Starmer told the BBC’s Andrew Marr Show that “Angela and I take different approaches, and that’s not language that I would use”.

Rayner was defended by John McDonnell, the former shadow chancellor, who suggested she should not have used the language she did, but that “deep down, she’s expressing the anger many of us feel”. “We’ve all been there, late at night, getting very angry about what’s going on. What I like about Angie Rayner is that she’s human,” he said.

Oliver Dowden, the Tory co-chairman, said: “At a time when the country is trying to pull together to recover from Covid, the last thing we need is the deputy leader of the Labour party calling people ‘scum’ and yelling insults. We need to make politics better, not drag it into the gutter. Let’s see if we get an apology.”

James Cleverly, a Foreign Office minister, claimed voters would see a Tory party that has had two female prime ministers and the “most diverse government” and “they’ll know she’s talking crap”.
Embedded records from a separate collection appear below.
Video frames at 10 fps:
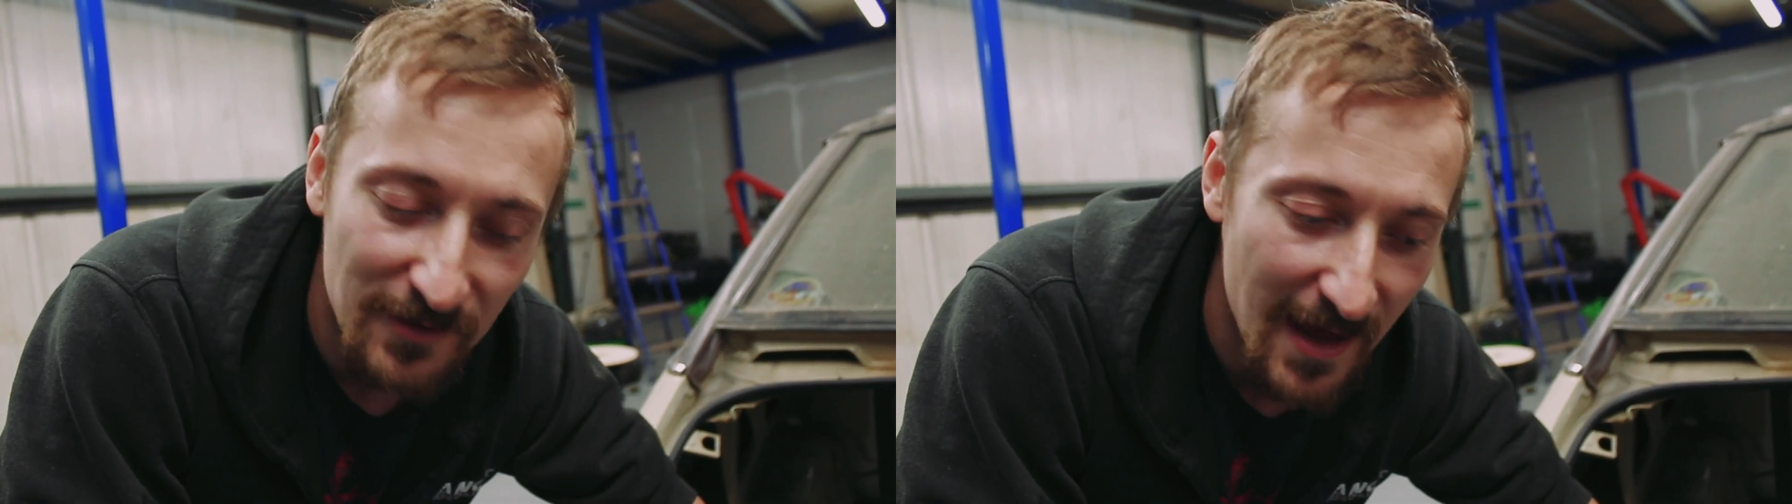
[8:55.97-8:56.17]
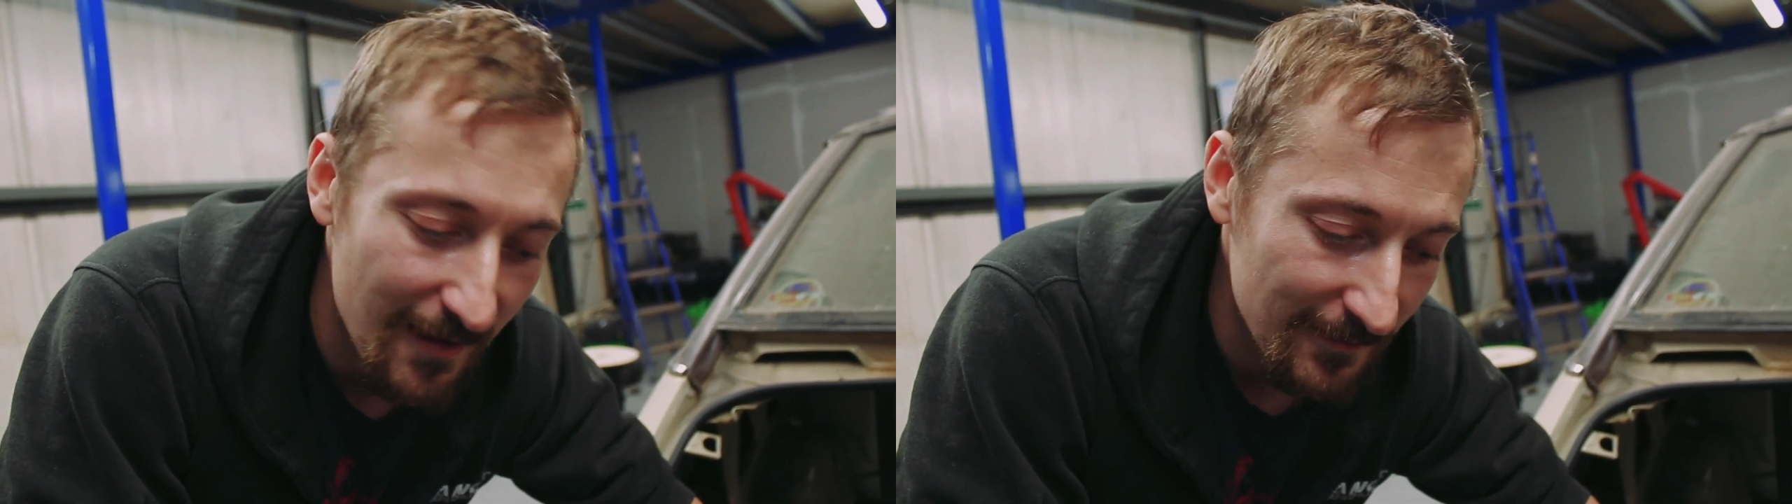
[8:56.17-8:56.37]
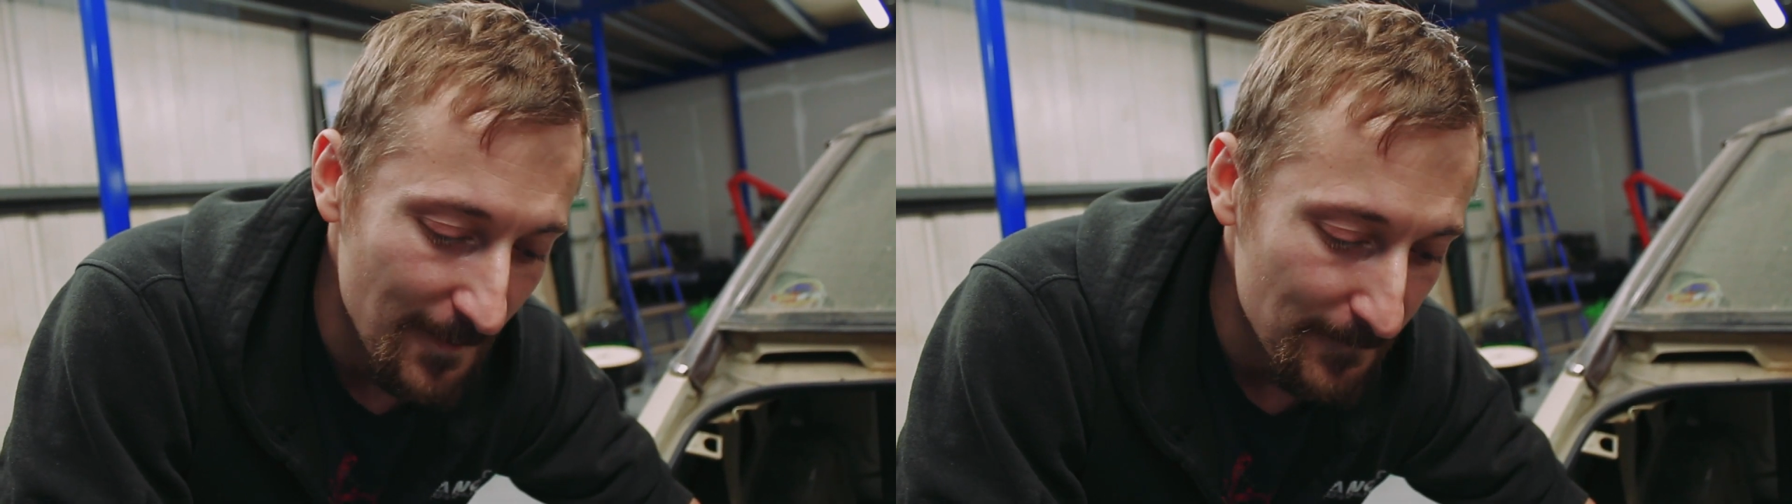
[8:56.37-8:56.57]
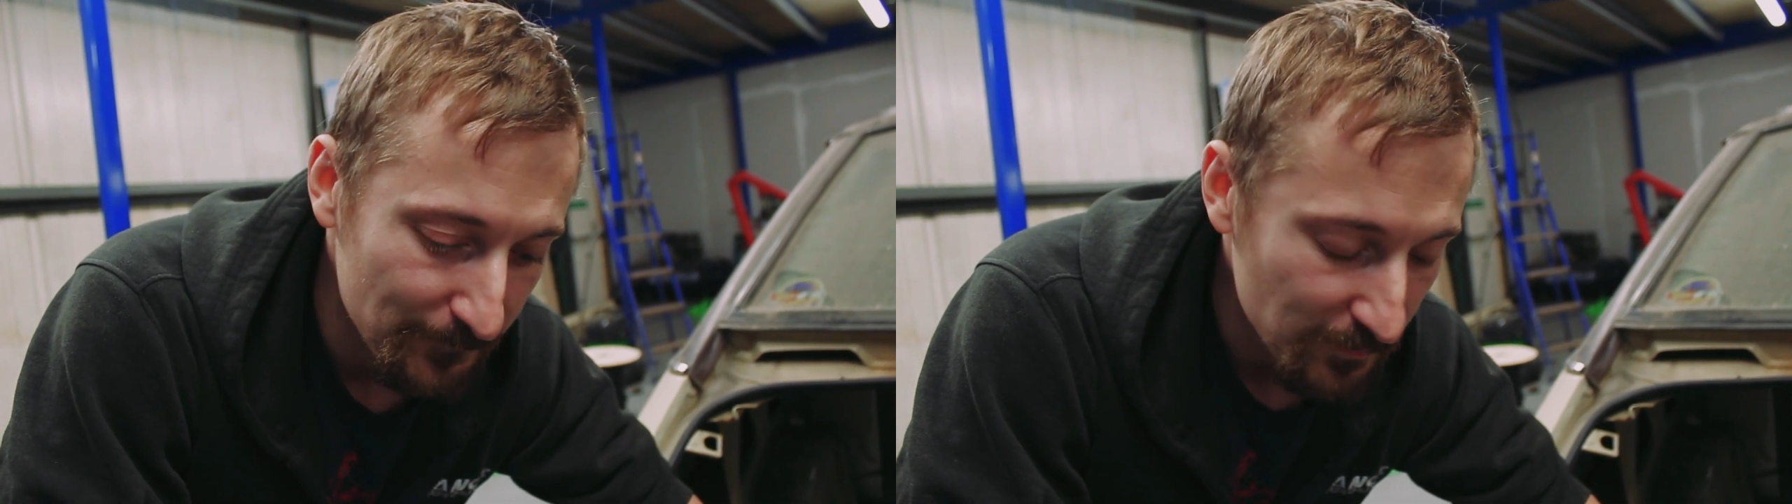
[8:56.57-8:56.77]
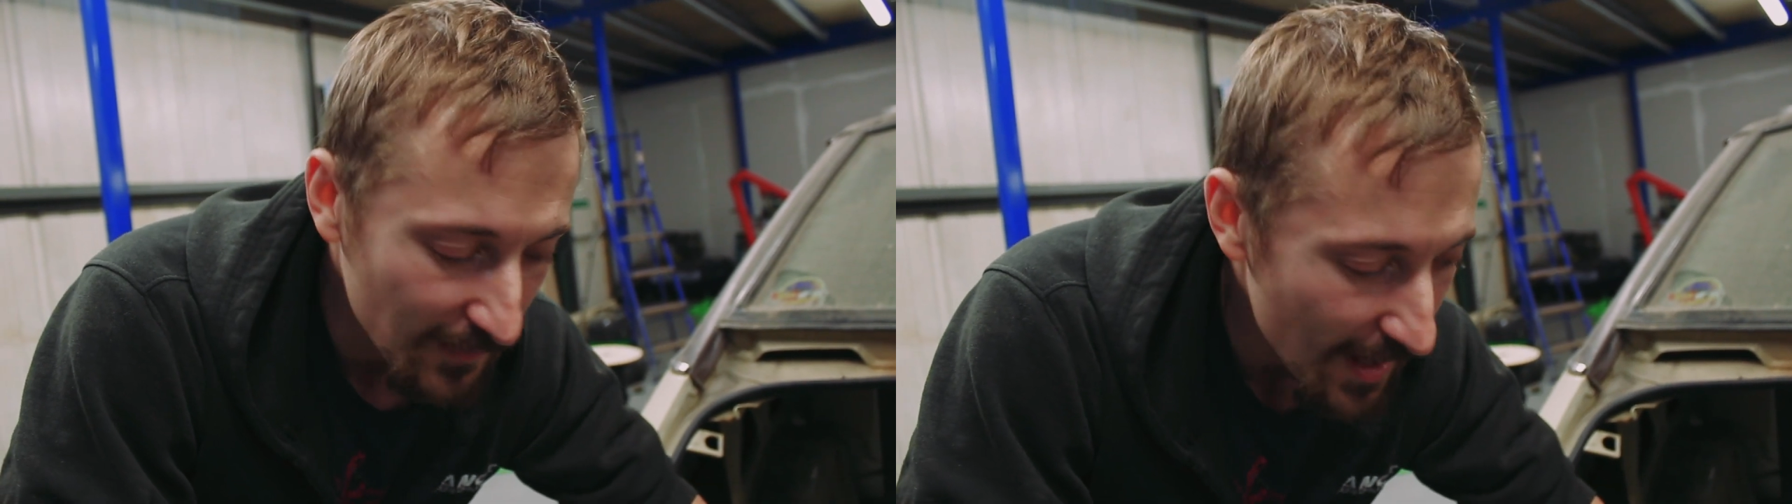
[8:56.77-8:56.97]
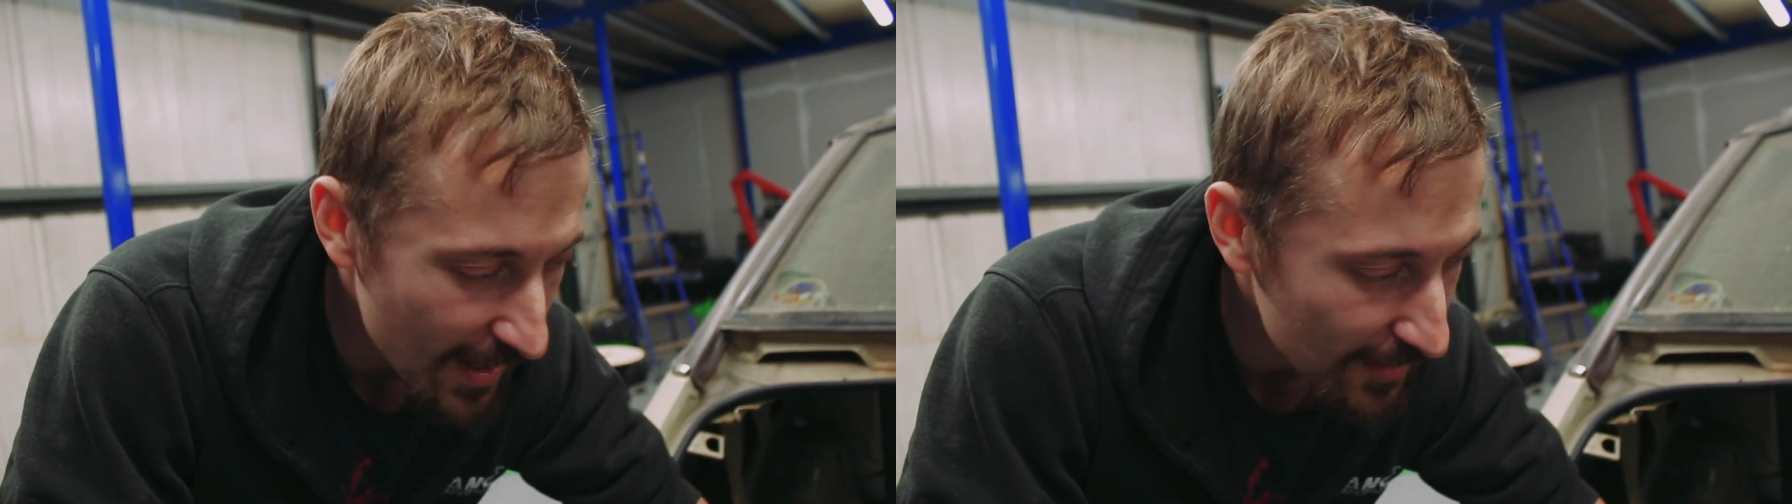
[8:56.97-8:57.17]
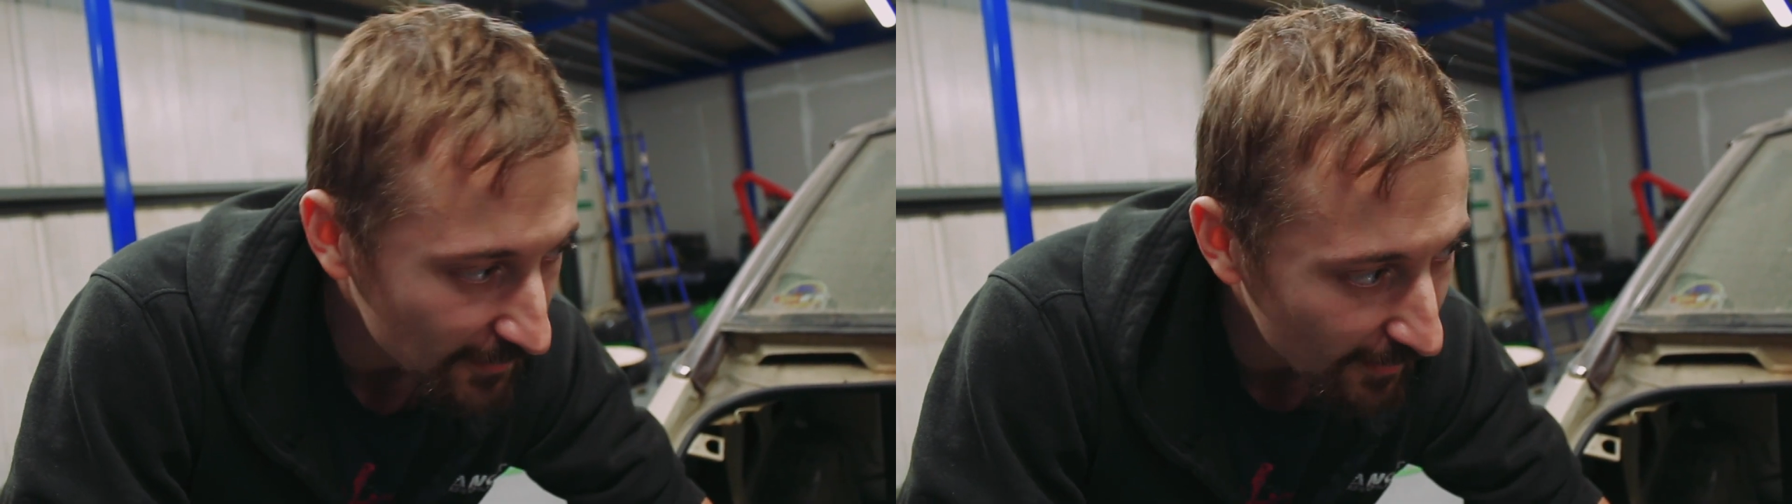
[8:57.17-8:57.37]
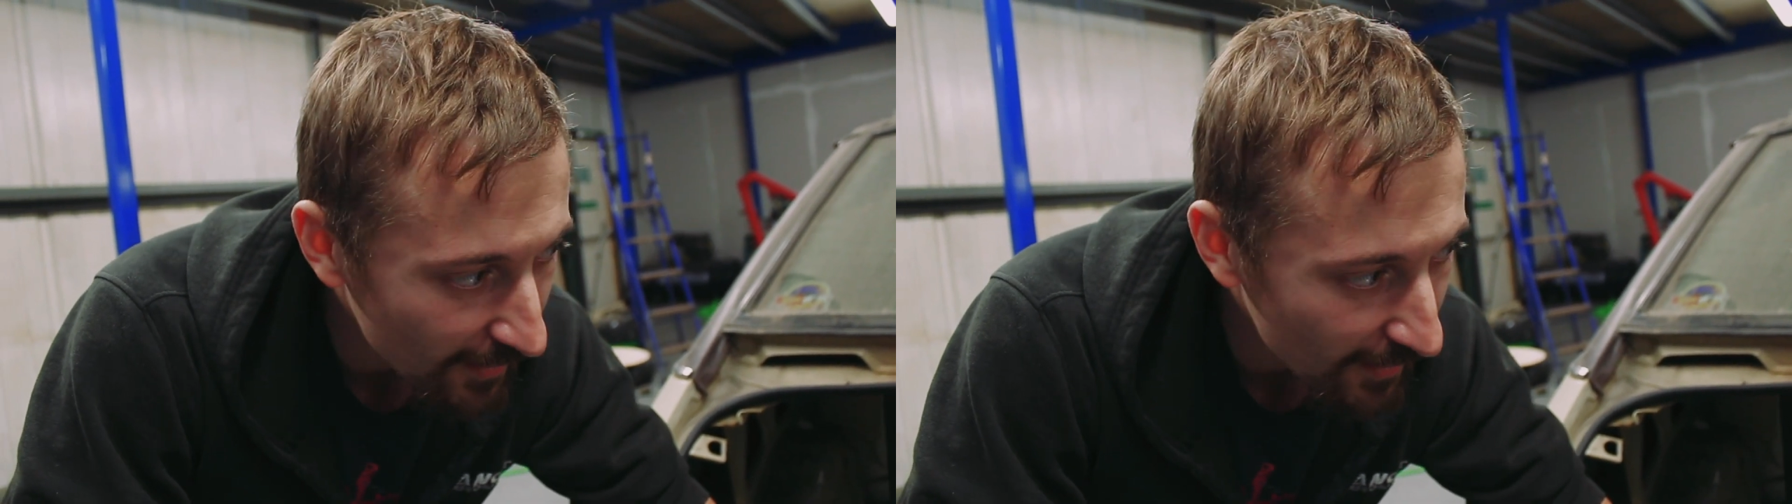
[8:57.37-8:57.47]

down. AndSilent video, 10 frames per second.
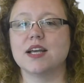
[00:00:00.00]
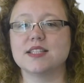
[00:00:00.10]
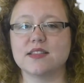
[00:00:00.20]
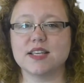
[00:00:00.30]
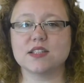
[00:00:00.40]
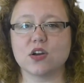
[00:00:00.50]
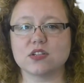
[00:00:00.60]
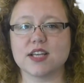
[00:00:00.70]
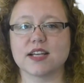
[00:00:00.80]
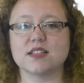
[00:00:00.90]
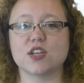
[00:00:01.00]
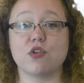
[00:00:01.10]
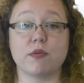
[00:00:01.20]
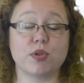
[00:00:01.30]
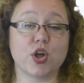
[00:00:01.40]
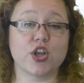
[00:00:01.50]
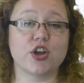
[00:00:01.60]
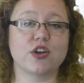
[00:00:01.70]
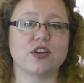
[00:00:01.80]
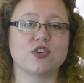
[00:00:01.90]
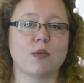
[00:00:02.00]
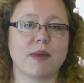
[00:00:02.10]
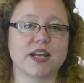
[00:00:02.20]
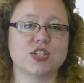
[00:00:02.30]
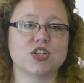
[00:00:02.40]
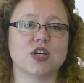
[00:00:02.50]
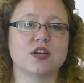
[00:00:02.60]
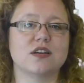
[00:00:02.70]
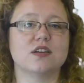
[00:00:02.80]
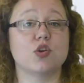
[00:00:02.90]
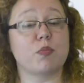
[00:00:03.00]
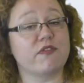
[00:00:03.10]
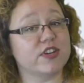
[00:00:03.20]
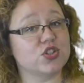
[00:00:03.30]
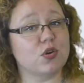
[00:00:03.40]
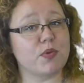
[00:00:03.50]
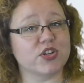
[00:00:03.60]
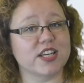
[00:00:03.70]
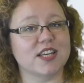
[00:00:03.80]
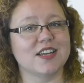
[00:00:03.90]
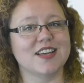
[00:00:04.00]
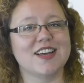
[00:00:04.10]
It's in this context that your employer, your manager, your professional body,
However, the complaints about Rayner’s language were undermined by remarks from a Tory MP who suggested that a bomb should be planted in the office of Anneliese Dodds, the Labour party chair.

James Gray, a veteran Conservative for North Wiltshire, said he meant “no offence” with the comment that he posted in a WhatsApp group before the opposition’s conference in Brighton, which is the scene of an IRA bomb that targeted Conservative conference in 1984.

In the exchange, first reported by the Mail on Sunday, the Tory MP Robert Largan asked: “Does anybody know where Anneliese Dodds’ Commons office is based? I need to deliver something to her office.” Gray replied: “A bomb, perhaps?” He later apologised for what he said had been a “foolish remark”.

Dodds said it raised concerns about safety for politicians. “I would say that the broader issue of safety for everyone in politics is very important,” she said. “I think all parliamentarians should be committed to ensuring that everyone can be involved in public life without any fear of intimidation or violence.”